Here's what the DMCA requires[1]:

(i) A physical or electronic signature of a person authorized to act on behalf
of the owner of an exclusive right that is allegedly infringed.

(ii) Identification of the copyrighted work claimed to have been infringed,
or, if multiple copyrighted works at a single online site are covered by a
single notification, a representative list of such works at that site.
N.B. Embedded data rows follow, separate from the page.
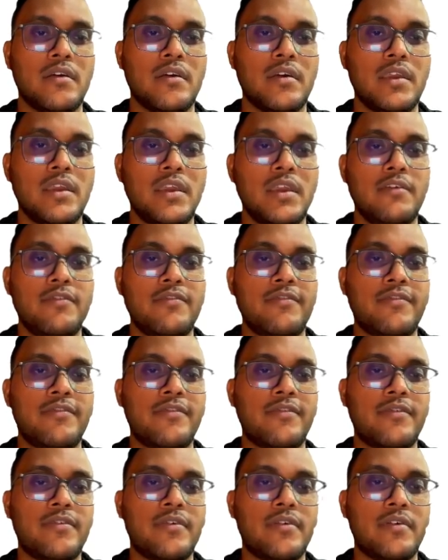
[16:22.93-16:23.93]
if
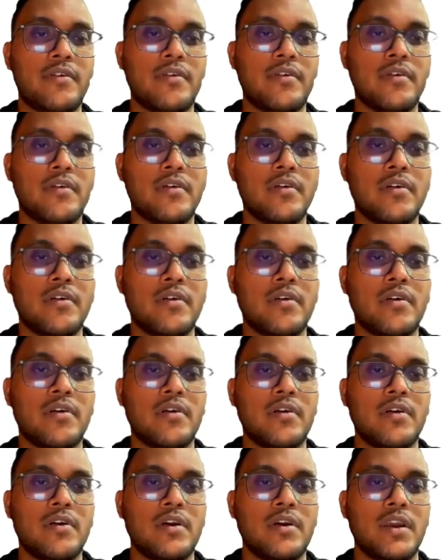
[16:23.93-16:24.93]

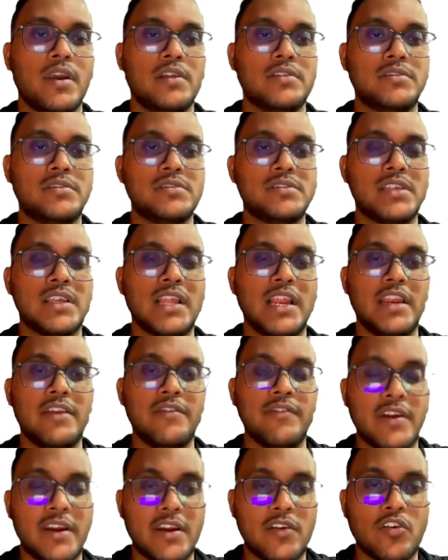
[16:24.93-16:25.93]
it's a single
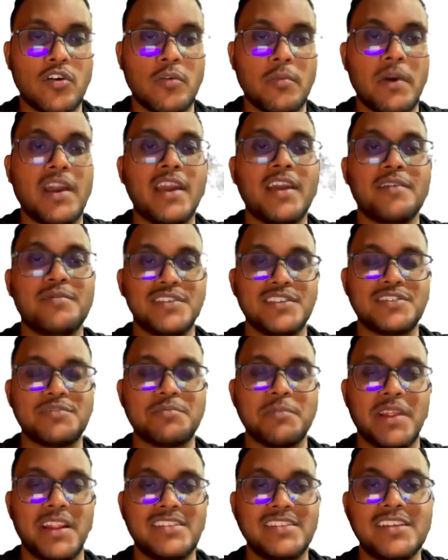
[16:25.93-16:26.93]
inverted comma I have just
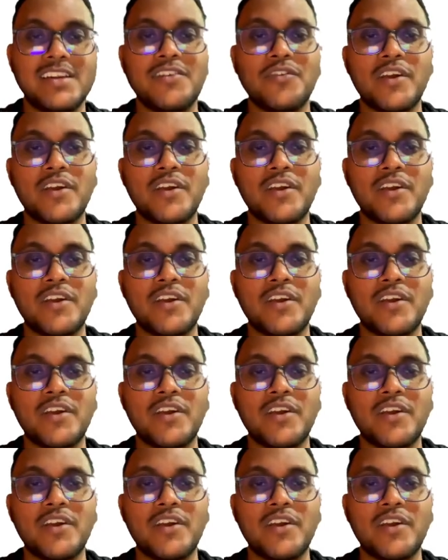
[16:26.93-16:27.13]
mentioned.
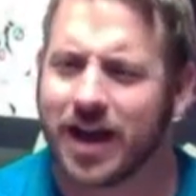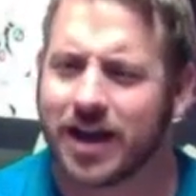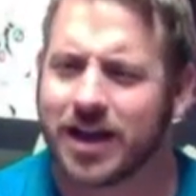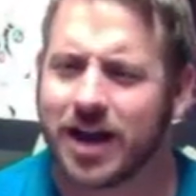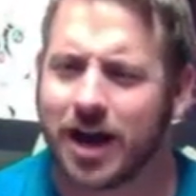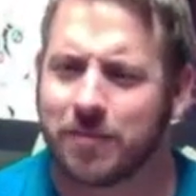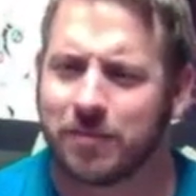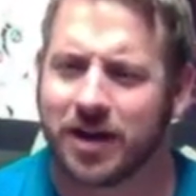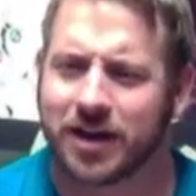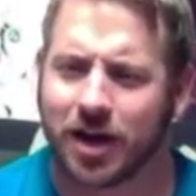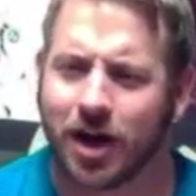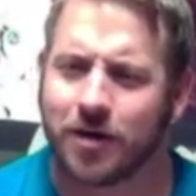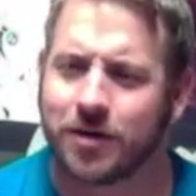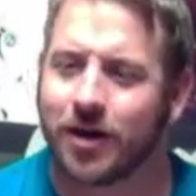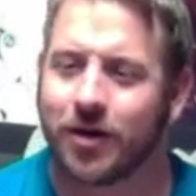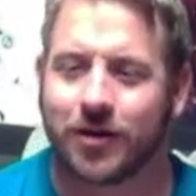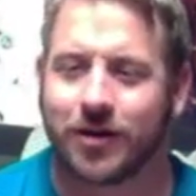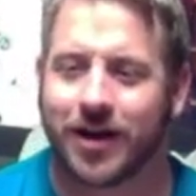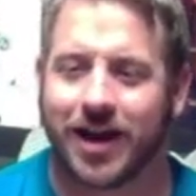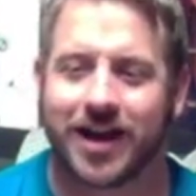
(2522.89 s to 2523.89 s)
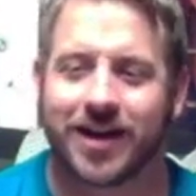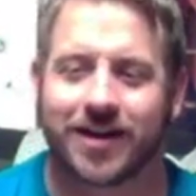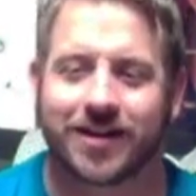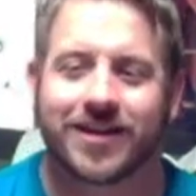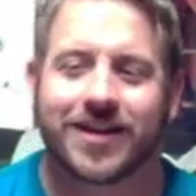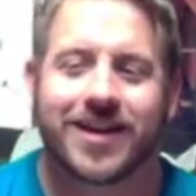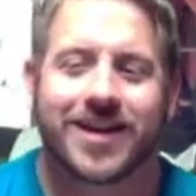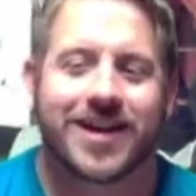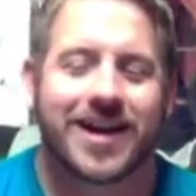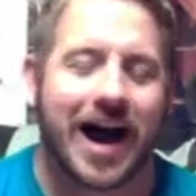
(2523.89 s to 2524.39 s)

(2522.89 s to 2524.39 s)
Yeah, I'm like, no, hang on.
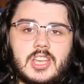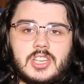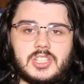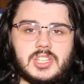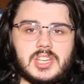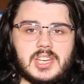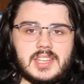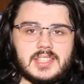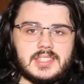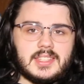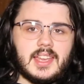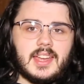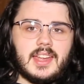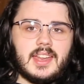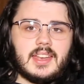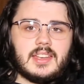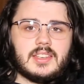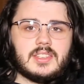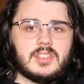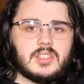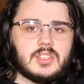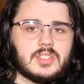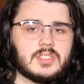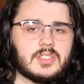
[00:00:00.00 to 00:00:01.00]
she decided
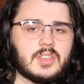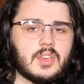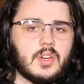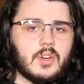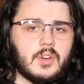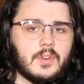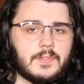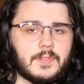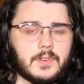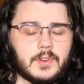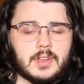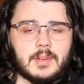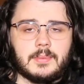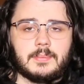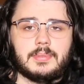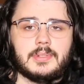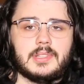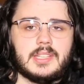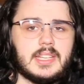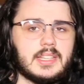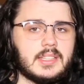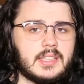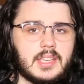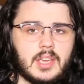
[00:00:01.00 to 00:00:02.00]
to just go for
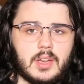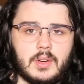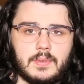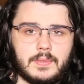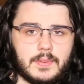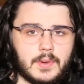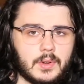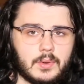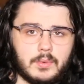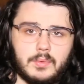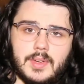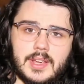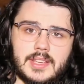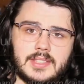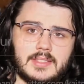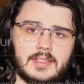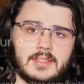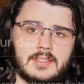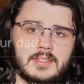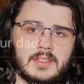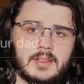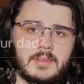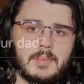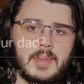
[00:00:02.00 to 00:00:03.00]
completely overt
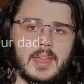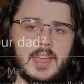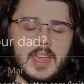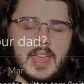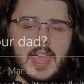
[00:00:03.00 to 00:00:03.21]
racism,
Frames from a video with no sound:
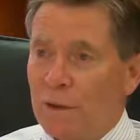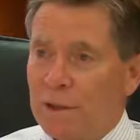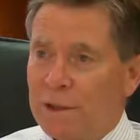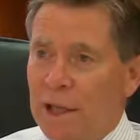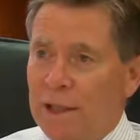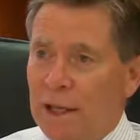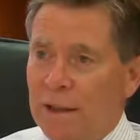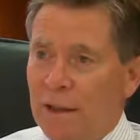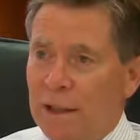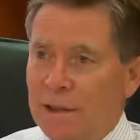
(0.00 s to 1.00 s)
on the Sunday
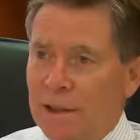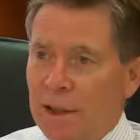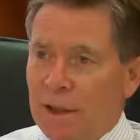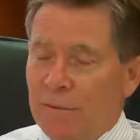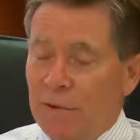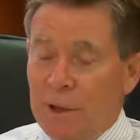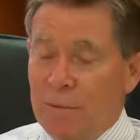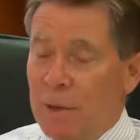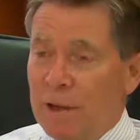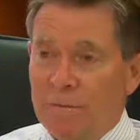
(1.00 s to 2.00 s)
night for their
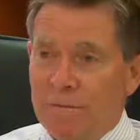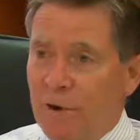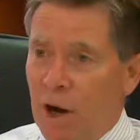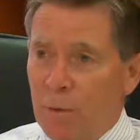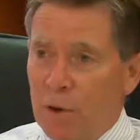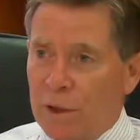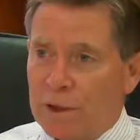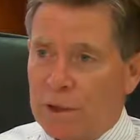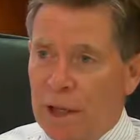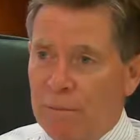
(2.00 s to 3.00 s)
big
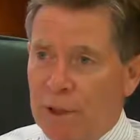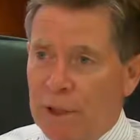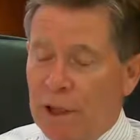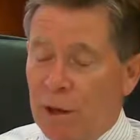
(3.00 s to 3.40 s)
fireworks meeting.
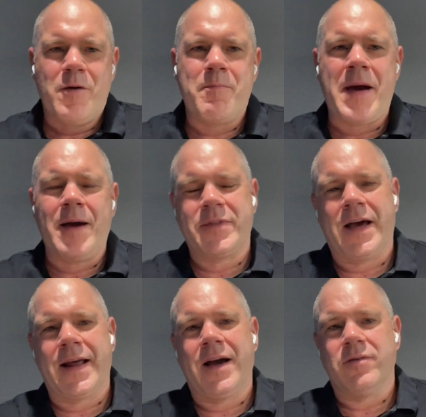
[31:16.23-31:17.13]
Map
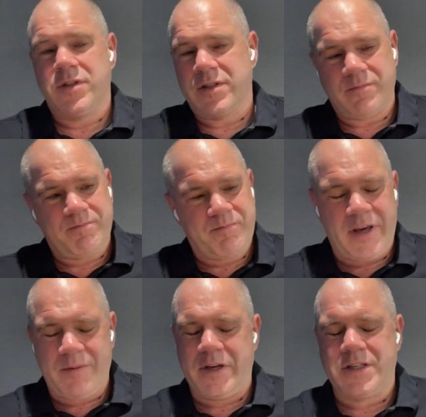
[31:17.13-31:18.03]
that out, just a
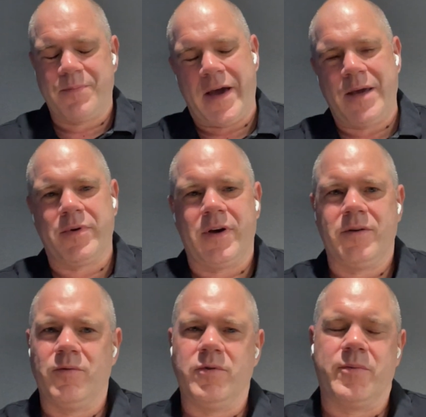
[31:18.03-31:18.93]
big piece of paper
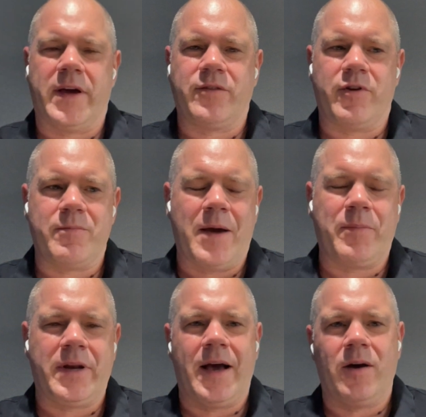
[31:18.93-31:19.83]
all the way through, map
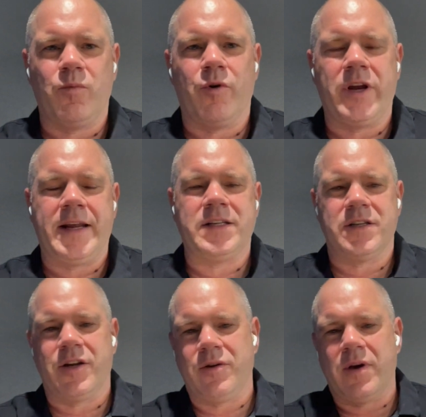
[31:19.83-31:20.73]
it out, what you need to
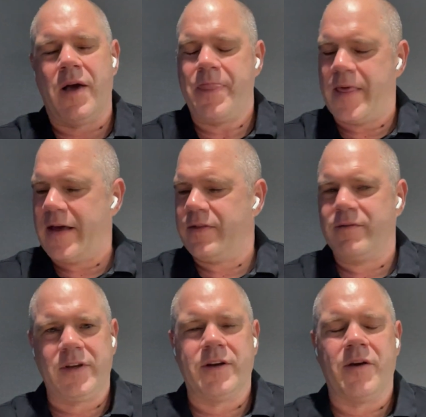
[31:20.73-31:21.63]
do. And then,
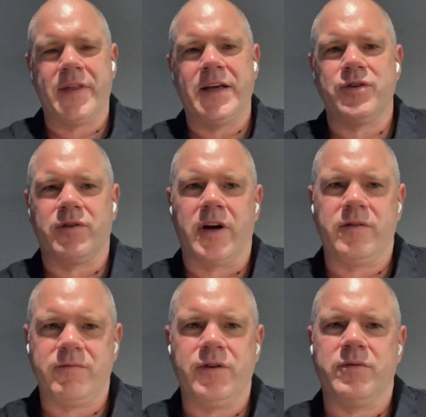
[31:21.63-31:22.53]
there's your kind
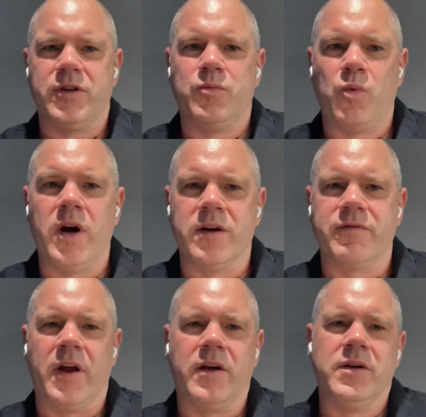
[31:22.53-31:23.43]
of your
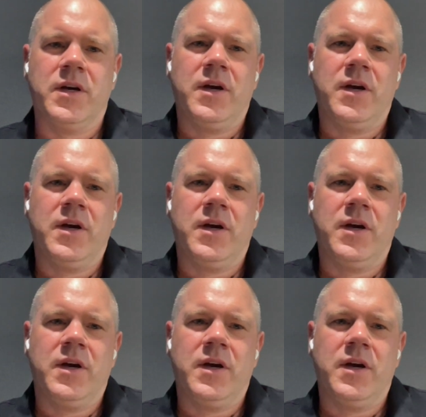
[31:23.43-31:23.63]
workflow.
(iii) Identification of the material that is claimed to be infringing or to be
the subject of infringing activity and that is to be removed or access to
which is to be disabled, and information reasonably sufficient to permit the
service provider to locate the material.

(iv) Information reasonably sufficient to permit the service provider to
contact the complaining party, such as an address, telephone number, and, if
available, an electronic mail address at which the complaining party may be
contacted.

(v) A statement that the complaining party has a good faith belief that use of
the material in the manner complained of is not authorized by the copyright
owner, its agent, or the law.

(vi) A statement that the information in the notification is accurate, and
under penalty of perjury, that the complaining party is authorized to act on
behalf of the owner of an exclusive right that is allegedly infringed.

[1]
[https://www.law.cornell.edu/uscode/text/17/512](https://www.law.cornell.edu/uscode/text/17/512)

------
jordsta
Uh, could purely be a coincidence but the favicon looks identical to the logo
of UK TV corporation Sky (albeit with less colour):
[https://en.wikipedia.org/wiki/File:Sky_plc_logo.png](https://en.wikipedia.org/wiki/File:Sky_plc_logo.png)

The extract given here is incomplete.